• [Supplied data]:
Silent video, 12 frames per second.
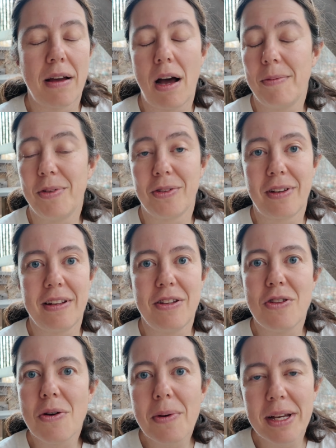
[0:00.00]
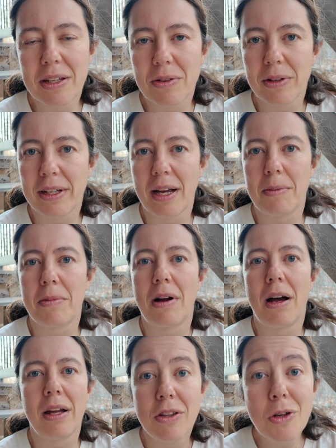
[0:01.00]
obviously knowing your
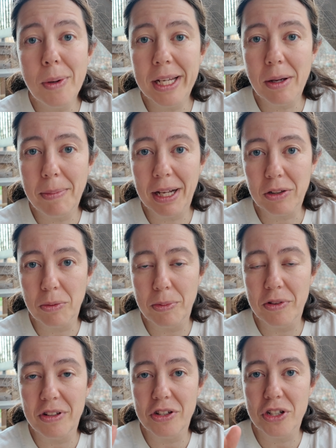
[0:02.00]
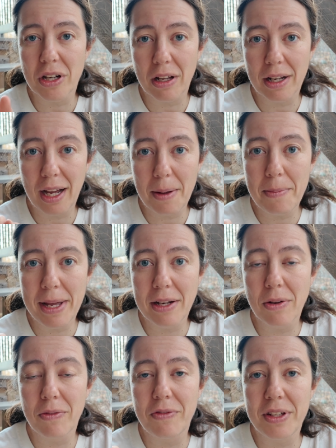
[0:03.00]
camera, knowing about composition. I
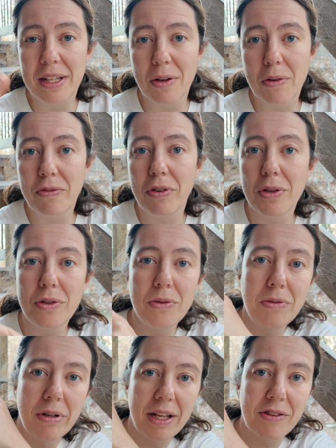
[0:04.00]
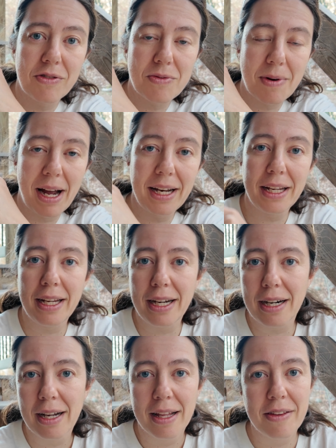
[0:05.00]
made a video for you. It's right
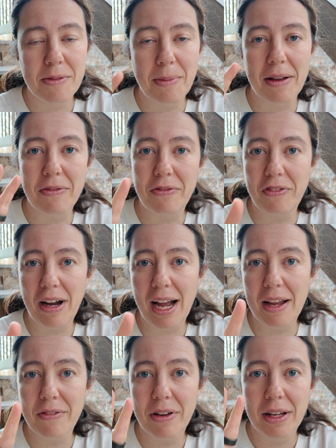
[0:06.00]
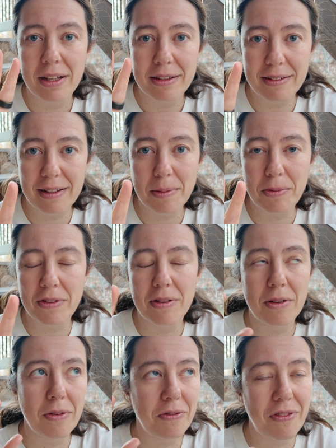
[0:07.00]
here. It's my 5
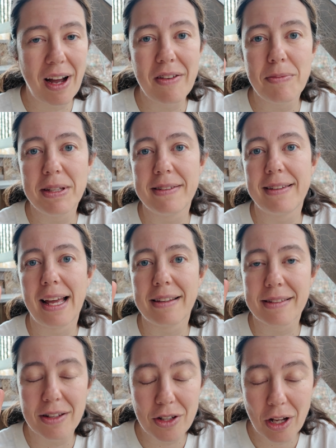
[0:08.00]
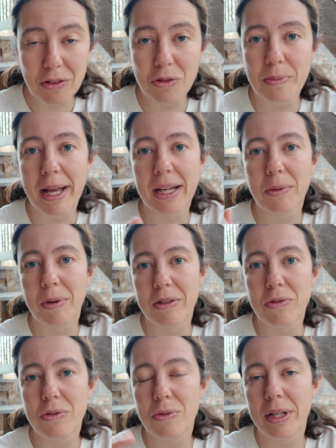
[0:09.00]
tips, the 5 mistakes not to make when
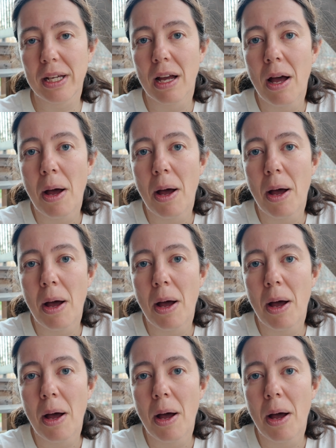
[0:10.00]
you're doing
---
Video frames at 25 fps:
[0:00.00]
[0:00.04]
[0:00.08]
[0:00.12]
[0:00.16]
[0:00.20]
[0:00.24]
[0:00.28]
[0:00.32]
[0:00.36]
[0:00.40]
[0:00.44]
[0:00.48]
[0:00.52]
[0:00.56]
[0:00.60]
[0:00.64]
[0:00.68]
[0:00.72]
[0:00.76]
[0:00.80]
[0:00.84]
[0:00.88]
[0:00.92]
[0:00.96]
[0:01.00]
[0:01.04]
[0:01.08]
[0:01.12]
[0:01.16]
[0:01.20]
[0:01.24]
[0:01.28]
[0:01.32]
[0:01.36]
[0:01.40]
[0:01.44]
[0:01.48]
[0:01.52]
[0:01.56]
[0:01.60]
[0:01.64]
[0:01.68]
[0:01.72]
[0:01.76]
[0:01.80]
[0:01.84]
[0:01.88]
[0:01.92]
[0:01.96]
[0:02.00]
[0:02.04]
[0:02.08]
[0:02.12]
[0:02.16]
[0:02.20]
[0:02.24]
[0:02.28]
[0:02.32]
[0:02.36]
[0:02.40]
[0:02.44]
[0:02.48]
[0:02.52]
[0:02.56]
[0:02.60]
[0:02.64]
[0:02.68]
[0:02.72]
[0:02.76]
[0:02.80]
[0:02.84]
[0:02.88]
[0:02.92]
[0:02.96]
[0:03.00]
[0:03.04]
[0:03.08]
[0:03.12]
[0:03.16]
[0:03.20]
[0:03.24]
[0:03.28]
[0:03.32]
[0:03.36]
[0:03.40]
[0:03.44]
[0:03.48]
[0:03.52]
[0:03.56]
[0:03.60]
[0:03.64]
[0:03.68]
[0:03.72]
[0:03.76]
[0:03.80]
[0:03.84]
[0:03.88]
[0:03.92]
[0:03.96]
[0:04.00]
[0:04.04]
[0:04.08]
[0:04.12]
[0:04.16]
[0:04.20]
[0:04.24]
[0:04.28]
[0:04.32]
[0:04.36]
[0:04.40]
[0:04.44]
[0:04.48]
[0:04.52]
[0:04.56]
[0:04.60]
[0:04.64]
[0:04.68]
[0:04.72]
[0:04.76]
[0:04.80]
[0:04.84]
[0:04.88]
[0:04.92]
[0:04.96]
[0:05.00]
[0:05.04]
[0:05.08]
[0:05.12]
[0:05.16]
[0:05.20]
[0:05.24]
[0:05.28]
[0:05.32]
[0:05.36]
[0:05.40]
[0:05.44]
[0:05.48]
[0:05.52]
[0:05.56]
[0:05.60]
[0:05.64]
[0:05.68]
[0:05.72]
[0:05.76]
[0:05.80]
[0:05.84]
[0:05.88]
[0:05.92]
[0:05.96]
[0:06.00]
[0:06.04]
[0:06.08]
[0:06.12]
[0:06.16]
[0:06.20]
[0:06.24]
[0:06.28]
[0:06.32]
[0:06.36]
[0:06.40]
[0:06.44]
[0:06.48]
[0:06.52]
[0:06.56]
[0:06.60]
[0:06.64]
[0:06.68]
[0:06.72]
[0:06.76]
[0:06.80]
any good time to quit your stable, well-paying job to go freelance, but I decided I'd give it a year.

• [What you need to do]:
Each line that has the word "frames" counts once. How many such lines are in the data? Give the number alone.

• [Your solution]:
2